17 Aralık yolsuzluk ve rüşvet soruşturmasının Ankara ayağında Zafer Çağlayan’ın oğlu Kaan Çağlayan’ın evi, Çevre ve Şehircilik Bakanlığı'nda görevli bir genel müdür ile iki danışmanın evlerine arama yapan polislere, Turgut Özal’ın ölümüyle ilgili soruşturma kapsamında “gizliliği ihlal” ettikleri gerekçesiyle dava açıldı.

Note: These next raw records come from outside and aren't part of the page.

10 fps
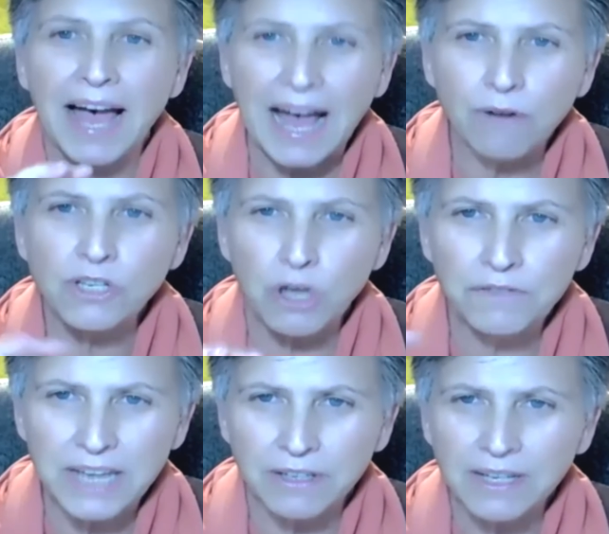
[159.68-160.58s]
David.
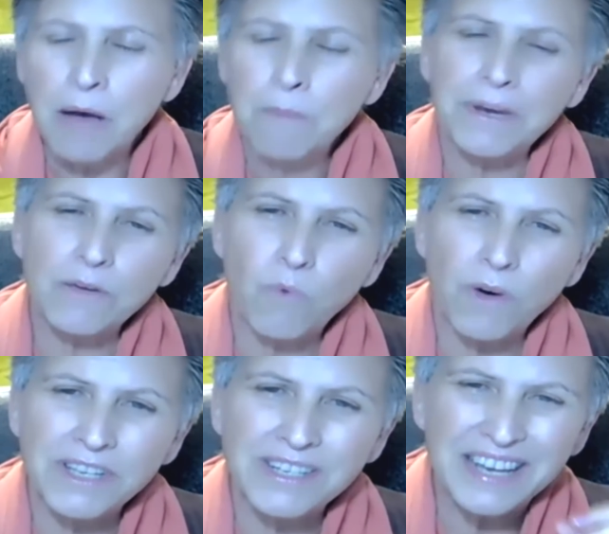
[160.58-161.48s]
But it wasn't
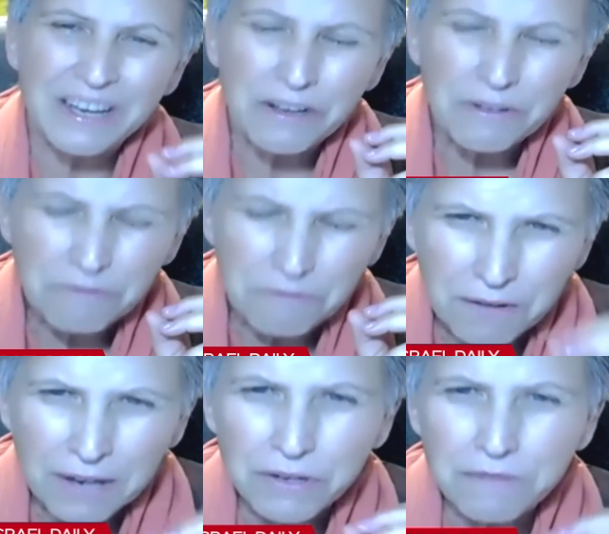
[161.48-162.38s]

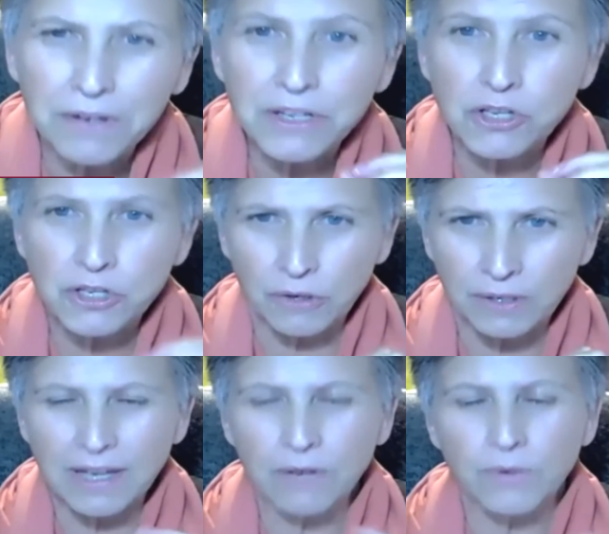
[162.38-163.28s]
very, very
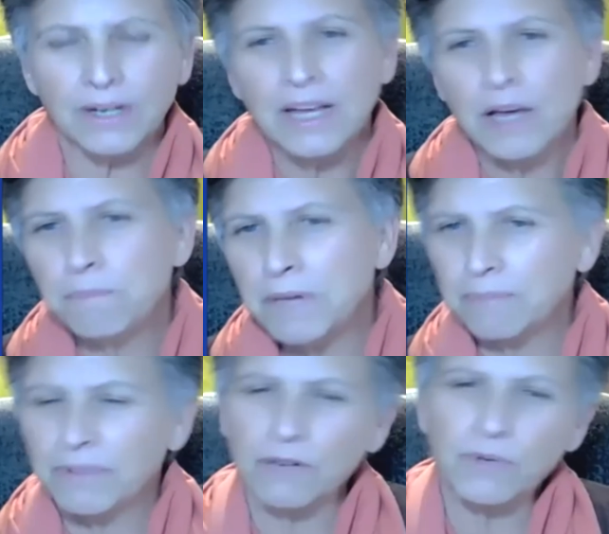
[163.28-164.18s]
certain. There were
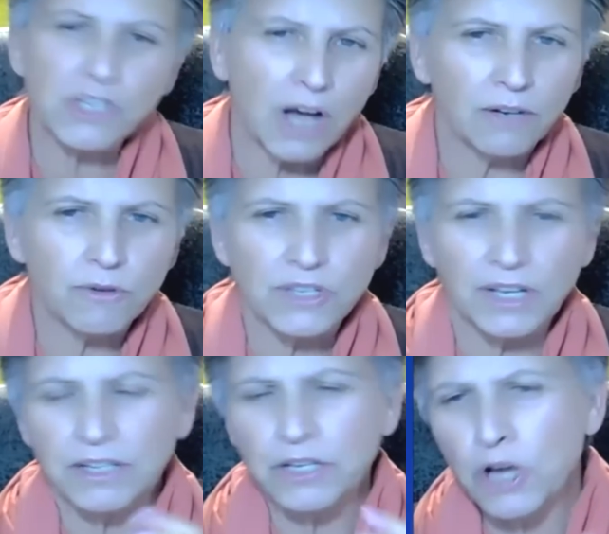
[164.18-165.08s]
scholars who
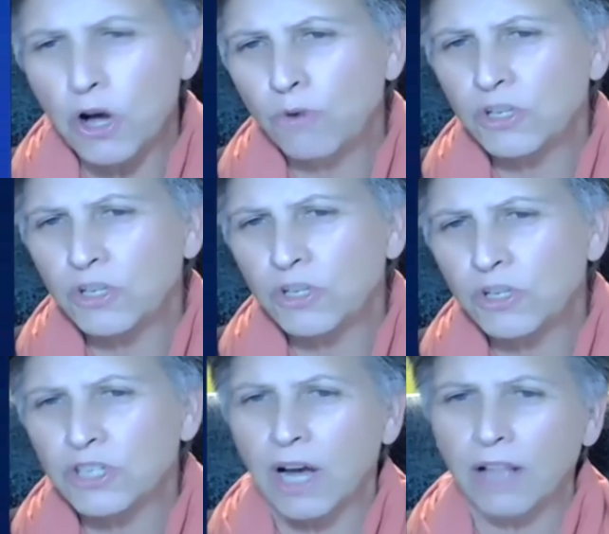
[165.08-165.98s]
said no,
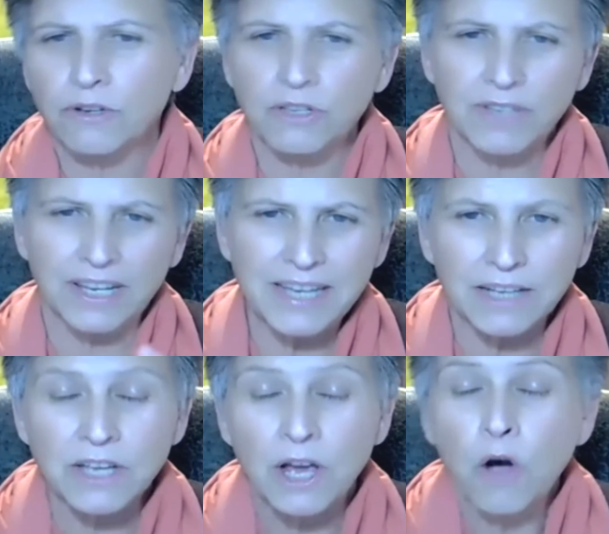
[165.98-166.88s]
scholars who said yes.
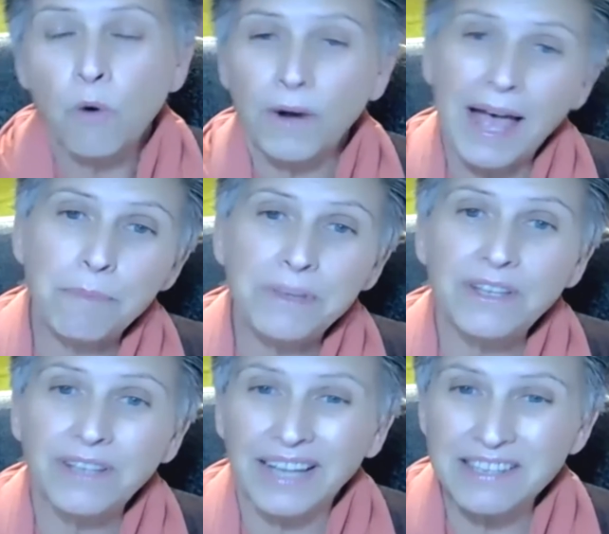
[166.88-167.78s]
What happened in
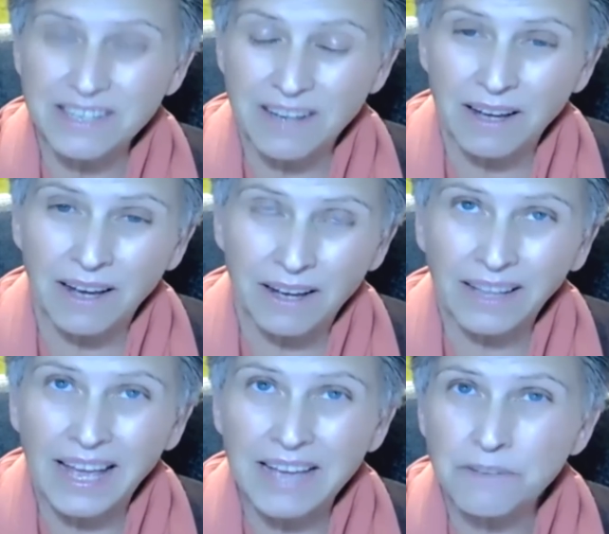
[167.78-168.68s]
the
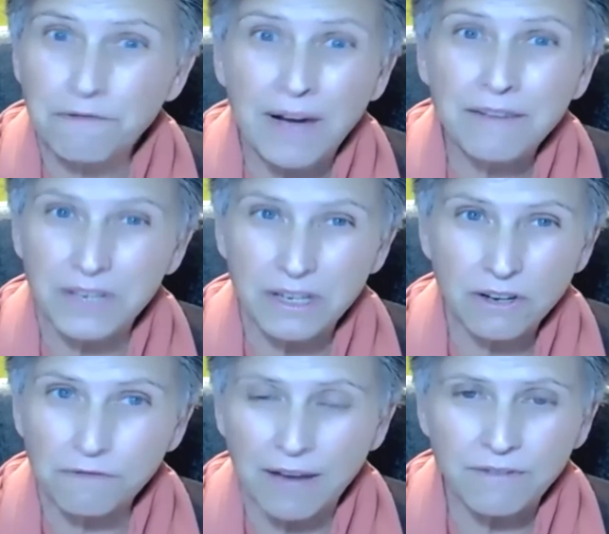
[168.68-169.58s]
last 5
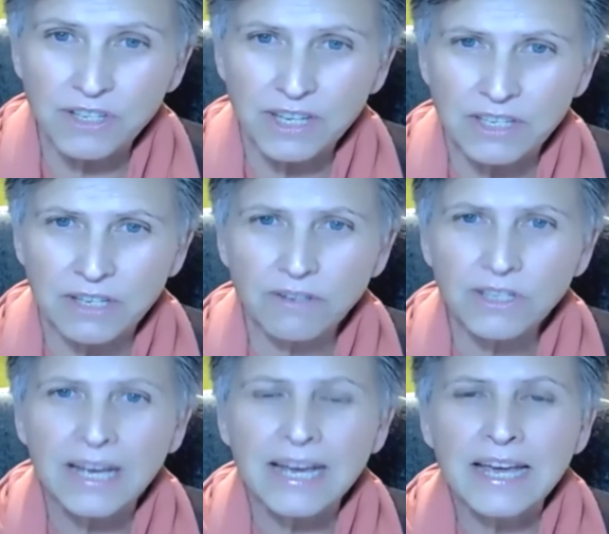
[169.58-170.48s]
years, 5 or 6
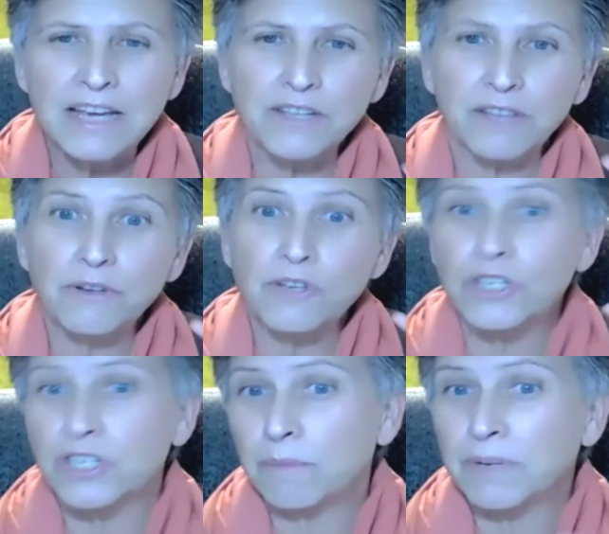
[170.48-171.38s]
years, is that
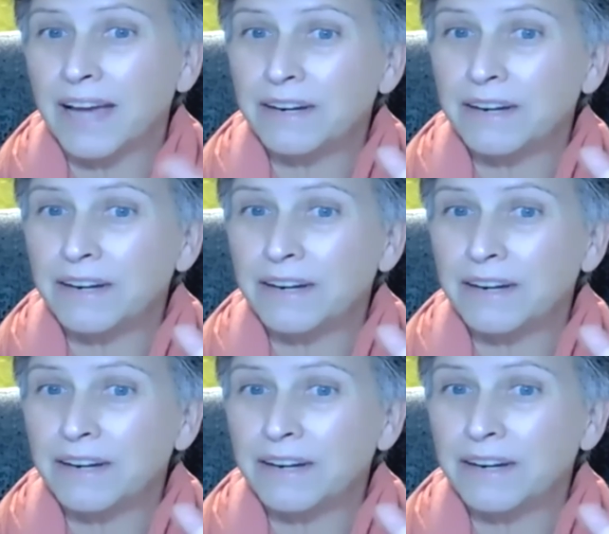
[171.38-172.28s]
there's some kind of a
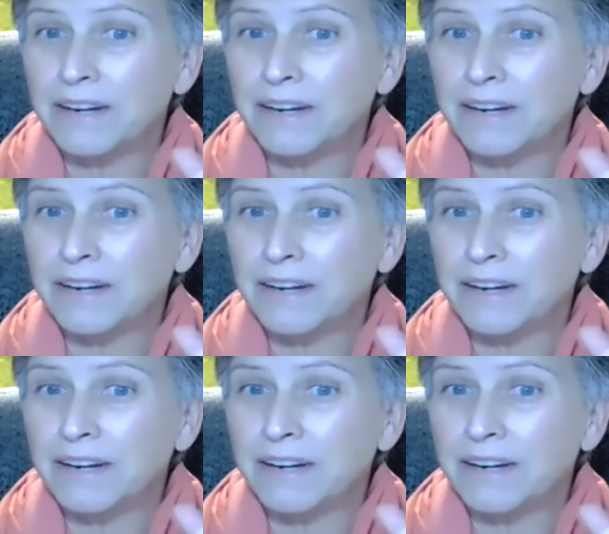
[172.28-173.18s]
new technology
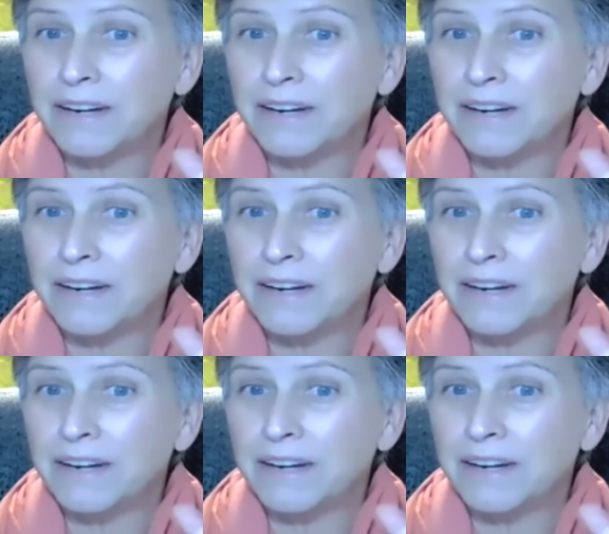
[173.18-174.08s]
that they used.
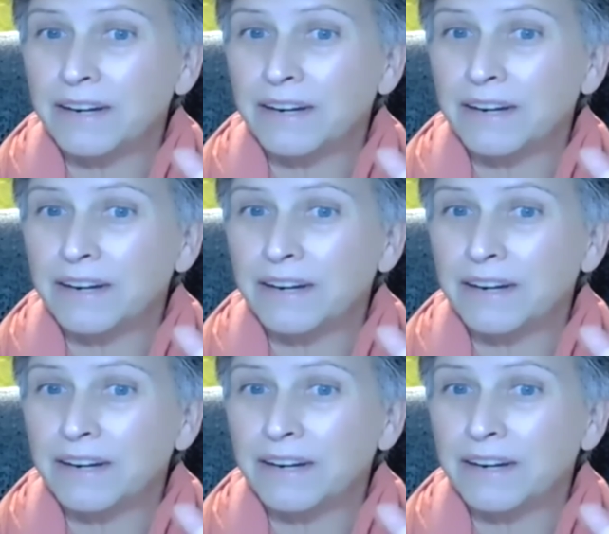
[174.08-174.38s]
And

8.Cumhurbaşkanı Turgut Özal’ın ölümüyle ilgili soruşturma kapsamında yapılan teknik takip çalışmalarında soruşturmanın şüphelisi olarak dinlenen Ahmet Özal ile Başbakan Recep Tayyip Erdoğan hakkında “bilgi notu” hazırladıkları iddia edilen eski Ankara Emniyet Müdürlüğü Organize Suçlarla Mücadele Büro Amirliği'nde görev yapan 5 polis hakkında “gizliliğin ihlali” nedeniyle dava açıldı. İddianamede “suçtan zarar görenler” adı altında Başbakan Recep Tayyip Erdoğan ve Ahmet Özal yer aldı. Polisler hakkında 1,5 yıldan 4,5 yıla kadar hapis cezası istendi.
Ankara Memur Suçları Bürosu Savcısı Alper Türközmen tarafından yürütülen soruşturmada, polisler Durak Yiğit, Ömer Aydın, Mehmet Gezginci, Harun Atıcı ve Yasin Çakmak hakkında hazırlanan iddianame Ankara 15. Asliye Ceza Mahkemesince bugün (30.06.2014) kabul edildi.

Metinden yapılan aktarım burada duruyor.